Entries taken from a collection
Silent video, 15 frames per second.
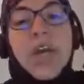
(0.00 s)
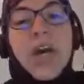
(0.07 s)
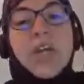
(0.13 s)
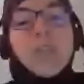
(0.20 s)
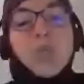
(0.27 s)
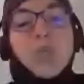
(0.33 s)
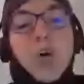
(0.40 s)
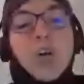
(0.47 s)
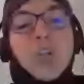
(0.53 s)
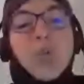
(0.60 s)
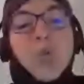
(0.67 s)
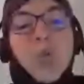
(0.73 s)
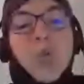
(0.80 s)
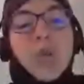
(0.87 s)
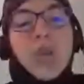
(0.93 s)
and
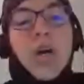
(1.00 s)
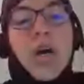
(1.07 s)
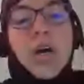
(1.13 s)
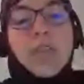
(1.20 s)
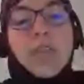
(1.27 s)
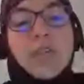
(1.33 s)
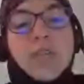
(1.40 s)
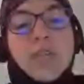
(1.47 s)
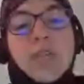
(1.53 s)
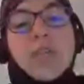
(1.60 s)
works with other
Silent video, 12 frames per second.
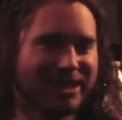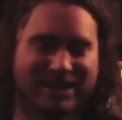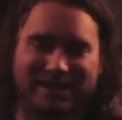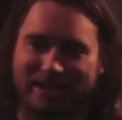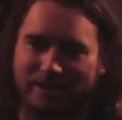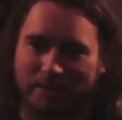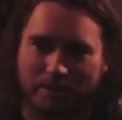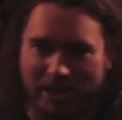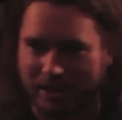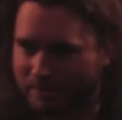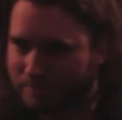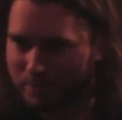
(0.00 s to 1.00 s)
So
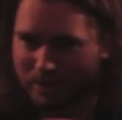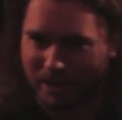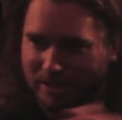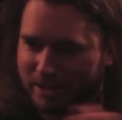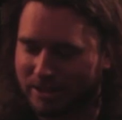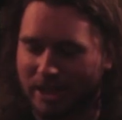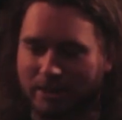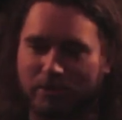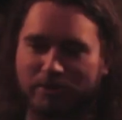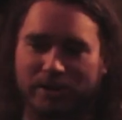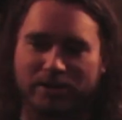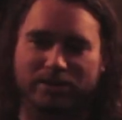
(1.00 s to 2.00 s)
everybody pull out their camera
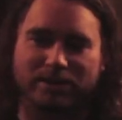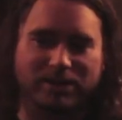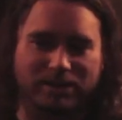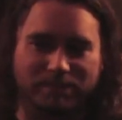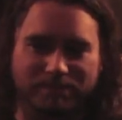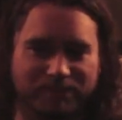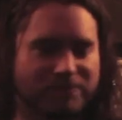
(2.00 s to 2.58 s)
phones. And,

### [WORK INSTRUCTIONS]
An exact repetition of all the records above is required, excluding the pictures.

### [EXPECTED OUTPUT]
Silent video, 15 frames per second.
(0.00 s)
(0.07 s)
(0.13 s)
(0.20 s)
(0.27 s)
(0.33 s)
(0.40 s)
(0.47 s)
(0.53 s)
(0.60 s)
(0.67 s)
(0.73 s)
(0.80 s)
(0.87 s)
(0.93 s)
and
(1.00 s)
(1.07 s)
(1.13 s)
(1.20 s)
(1.27 s)
(1.33 s)
(1.40 s)
(1.47 s)
(1.53 s)
(1.60 s)
works with other
Silent video, 12 frames per second.
(0.00 s to 1.00 s)
So
(1.00 s to 2.00 s)
everybody pull out their camera
(2.00 s to 2.58 s)
phones. And,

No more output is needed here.